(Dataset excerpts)
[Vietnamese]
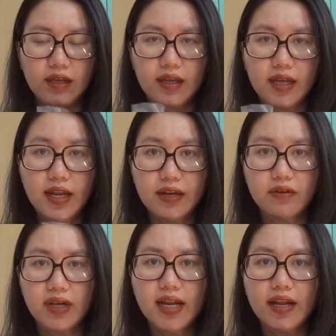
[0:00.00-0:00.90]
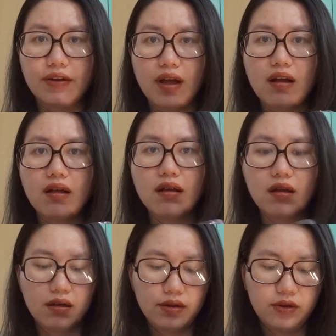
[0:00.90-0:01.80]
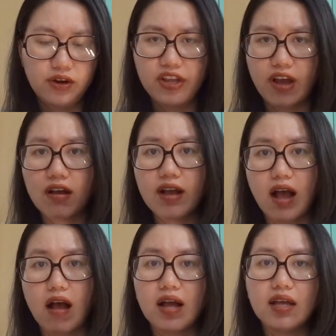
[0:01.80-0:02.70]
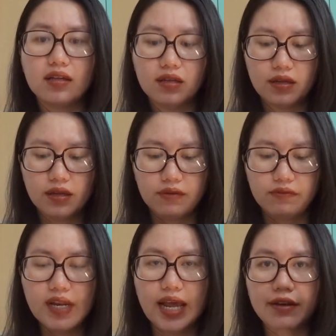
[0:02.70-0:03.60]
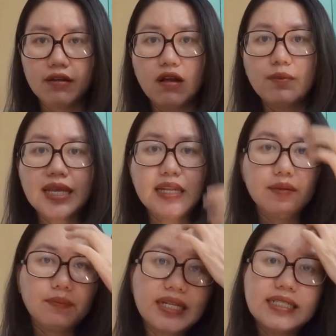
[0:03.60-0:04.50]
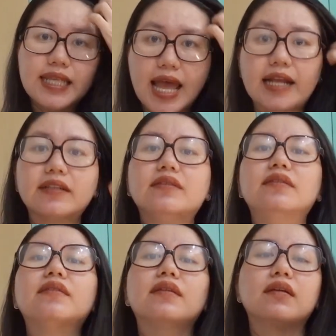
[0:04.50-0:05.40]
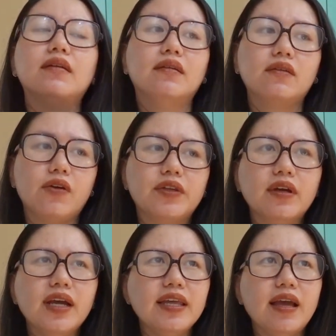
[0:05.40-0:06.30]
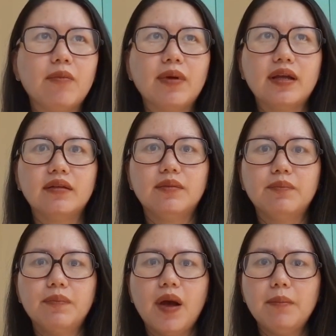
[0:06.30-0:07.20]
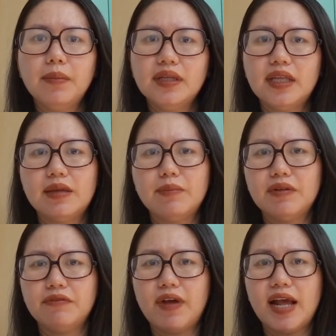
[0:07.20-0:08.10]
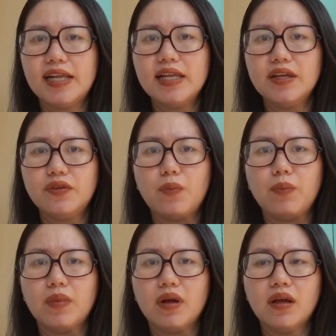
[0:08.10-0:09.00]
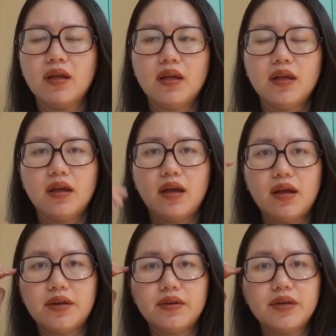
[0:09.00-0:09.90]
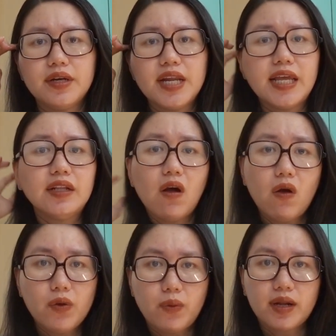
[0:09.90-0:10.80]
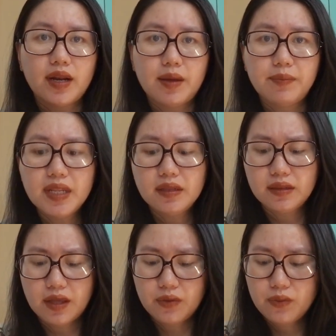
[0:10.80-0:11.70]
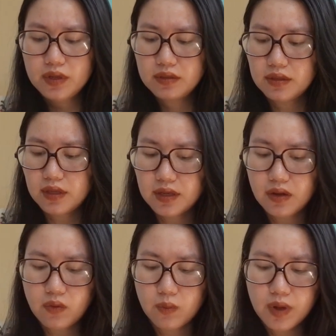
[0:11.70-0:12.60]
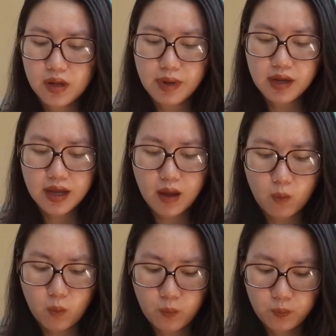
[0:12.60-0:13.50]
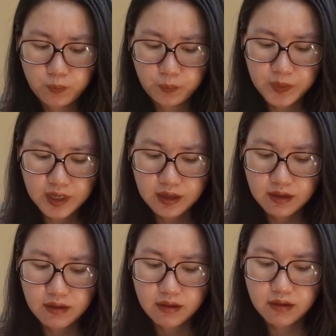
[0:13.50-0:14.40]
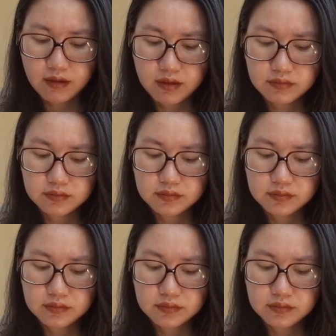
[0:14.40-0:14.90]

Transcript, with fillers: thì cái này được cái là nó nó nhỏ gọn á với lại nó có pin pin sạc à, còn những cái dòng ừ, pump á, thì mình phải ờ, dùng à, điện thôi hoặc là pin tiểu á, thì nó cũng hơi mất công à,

Assignment: Exact repetition of the data is needed, with no images retained.

Your solution:
[Vietnamese]
[0:00.00-0:00.90]
[0:00.90-0:01.80]
[0:01.80-0:02.70]
[0:02.70-0:03.60]
[0:03.60-0:04.50]
[0:04.50-0:05.40]
[0:05.40-0:06.30]
[0:06.30-0:07.20]
[0:07.20-0:08.10]
[0:08.10-0:09.00]
[0:09.00-0:09.90]
[0:09.90-0:10.80]
[0:10.80-0:11.70]
[0:11.70-0:12.60]
[0:12.60-0:13.50]
[0:13.50-0:14.40]
[0:14.40-0:14.90]

Transcript, with fillers: thì cái này được cái là nó nó nhỏ gọn á với lại nó có pin pin sạc à, còn những cái dòng ừ, pump á, thì mình phải ờ, dùng à, điện thôi hoặc là pin tiểu á, thì nó cũng hơi mất công à,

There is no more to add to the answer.